Collected data entries:

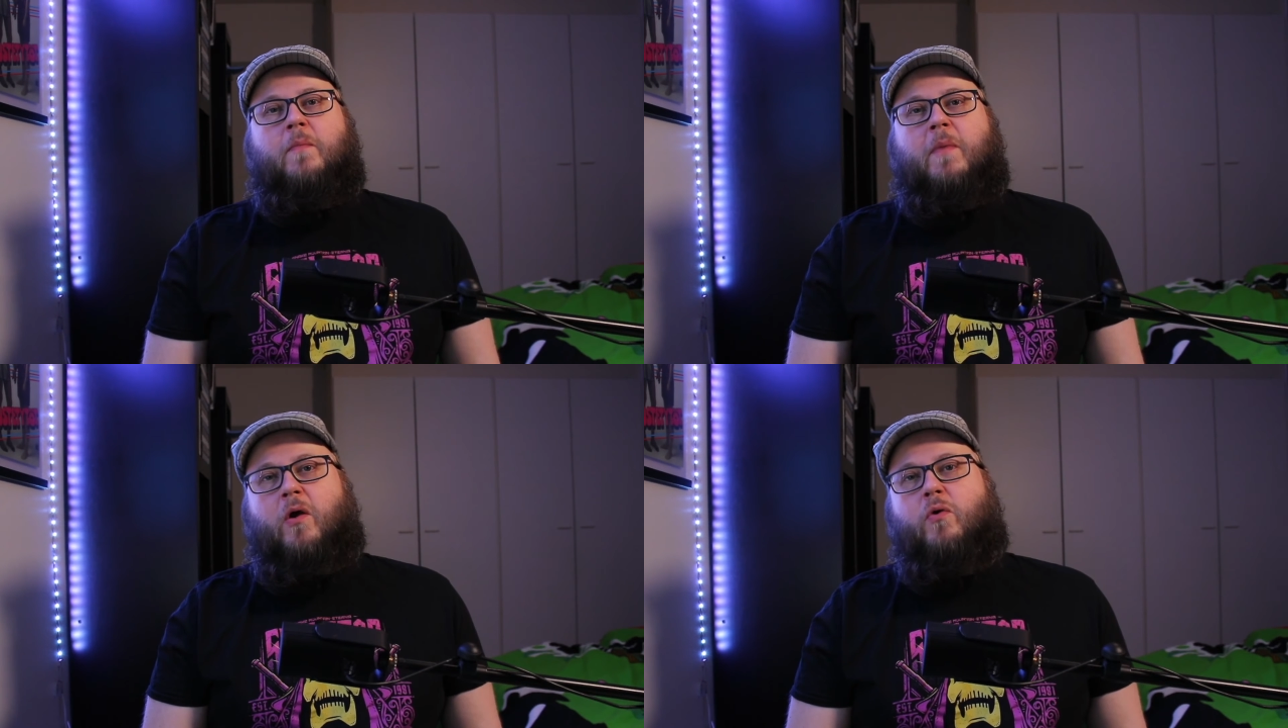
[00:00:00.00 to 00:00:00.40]

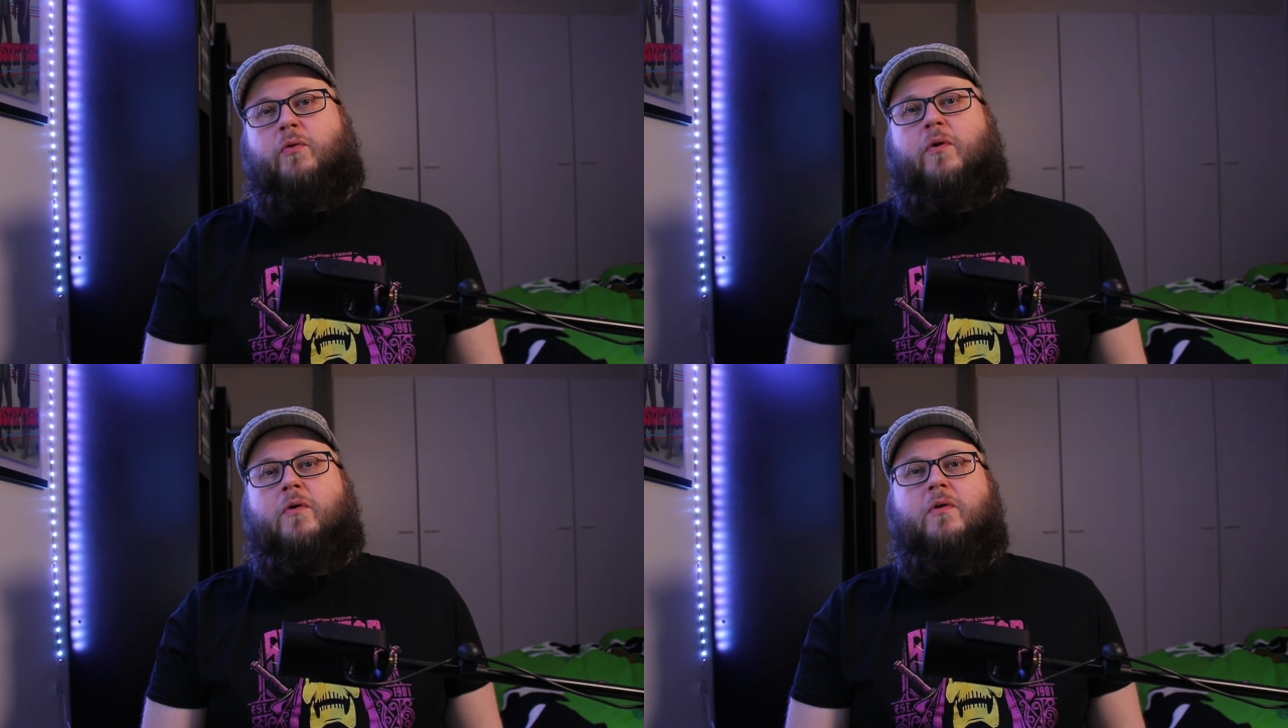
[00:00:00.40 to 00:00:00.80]
my
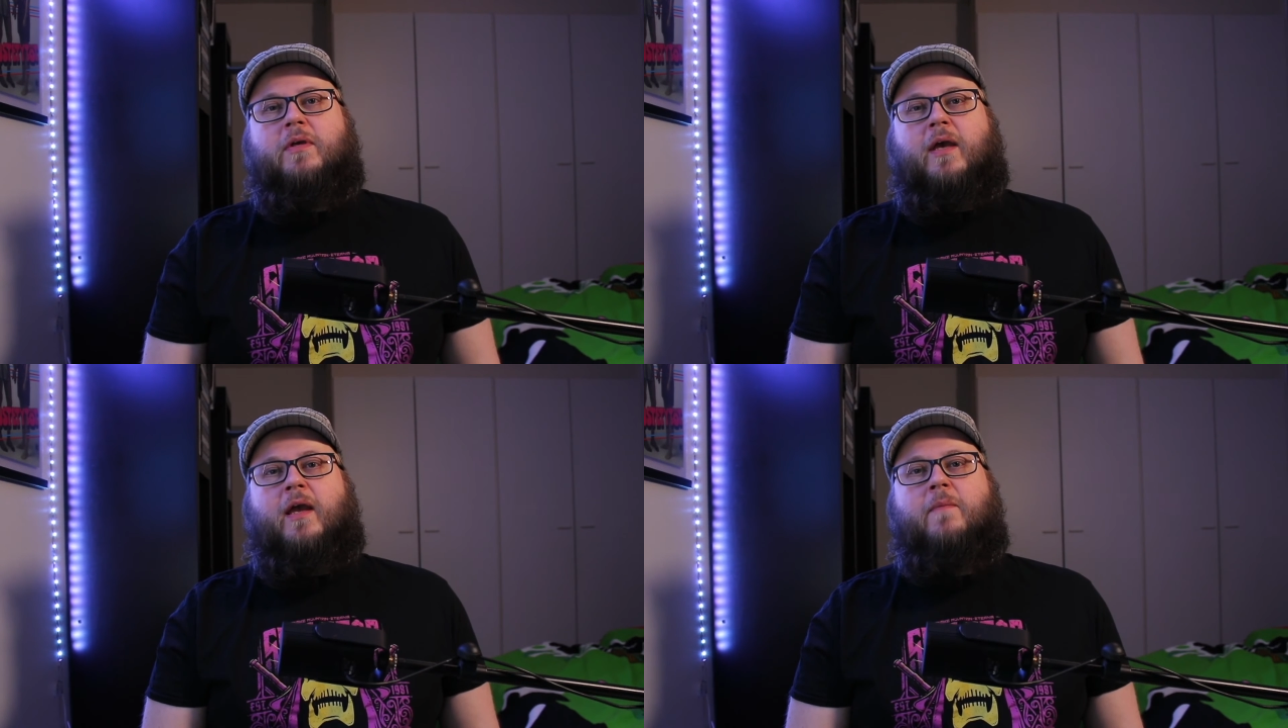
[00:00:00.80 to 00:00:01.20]
own
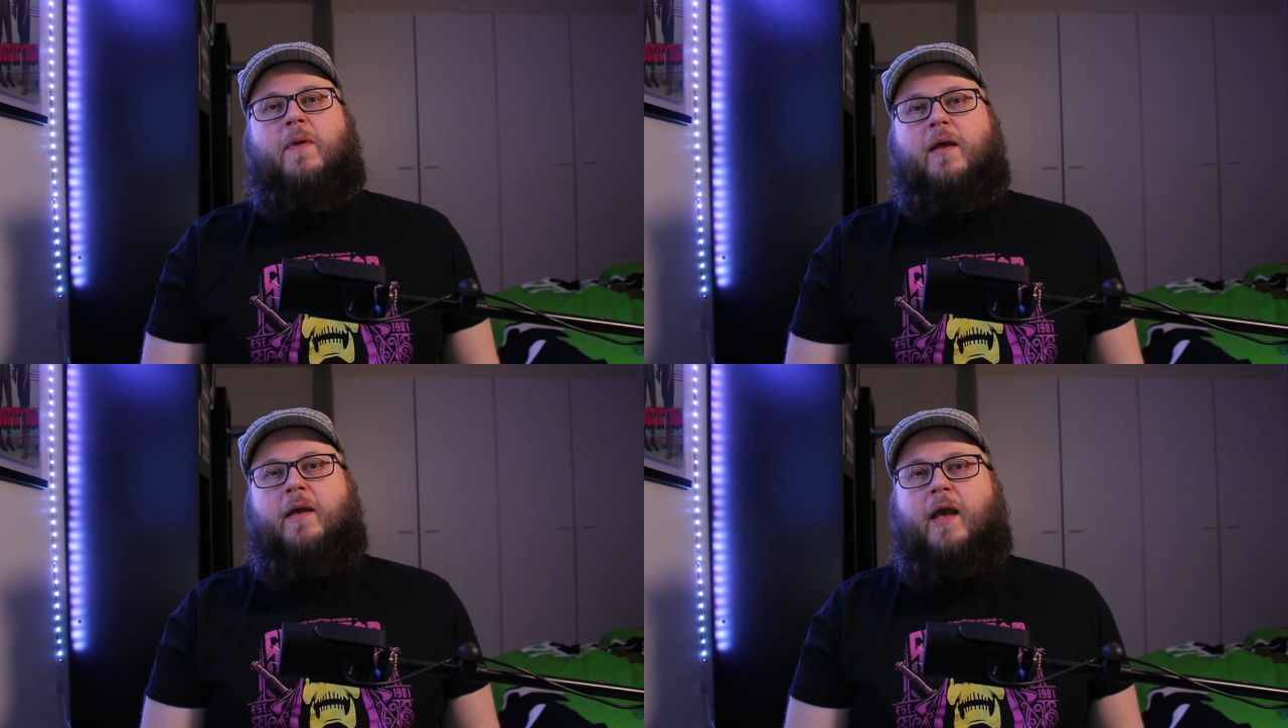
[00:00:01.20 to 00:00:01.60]

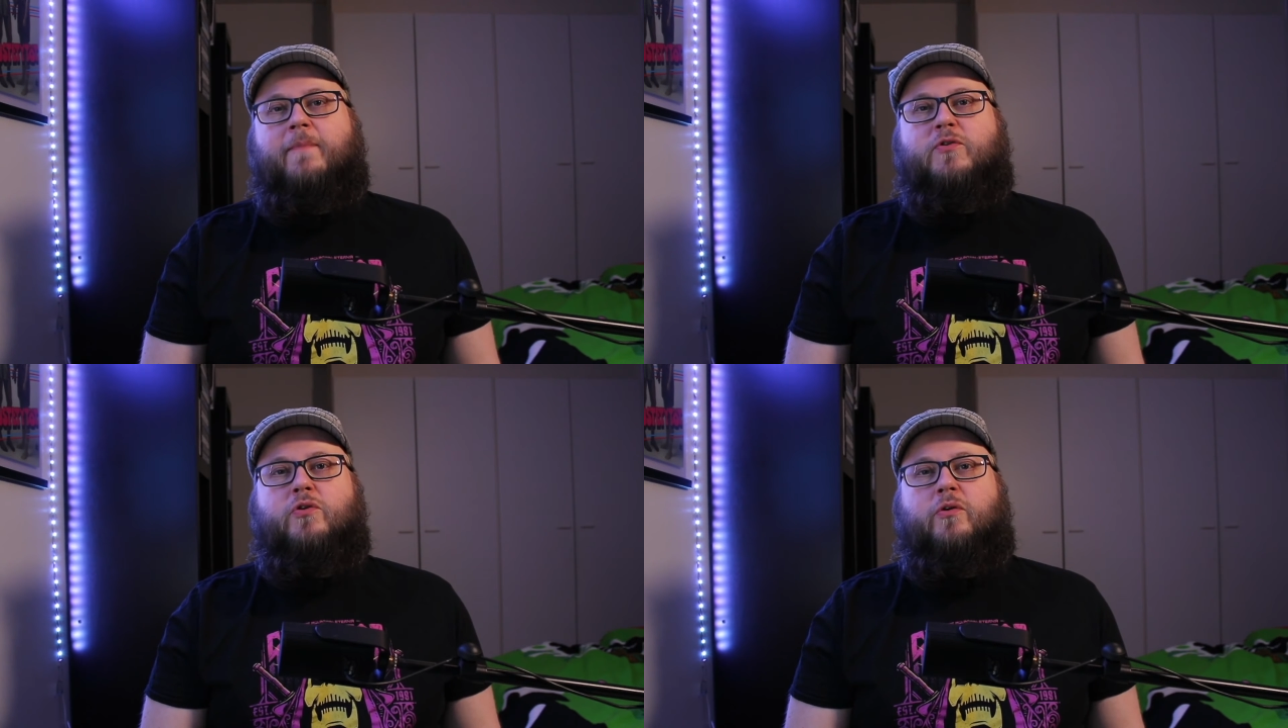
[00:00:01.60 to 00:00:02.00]
gameplay
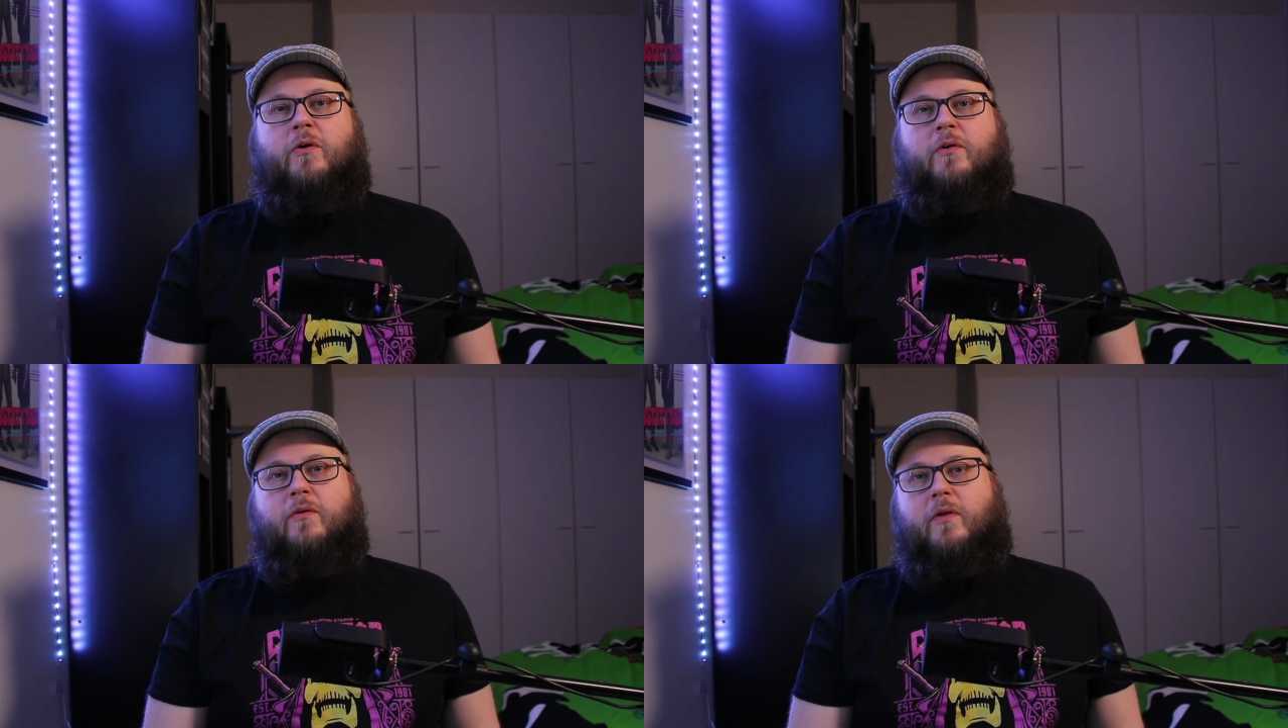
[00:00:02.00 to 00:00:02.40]
capture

→ **Exercise description**: From the line holding "[00:00:01.20 to 00:00:01.60]" down to the final line of the entries above, print every line exactly. Pictures do not go in.

→ **Output of the task**:
[00:00:01.20 to 00:00:01.60]

[00:00:01.60 to 00:00:02.00]
gameplay
[00:00:02.00 to 00:00:02.40]
capture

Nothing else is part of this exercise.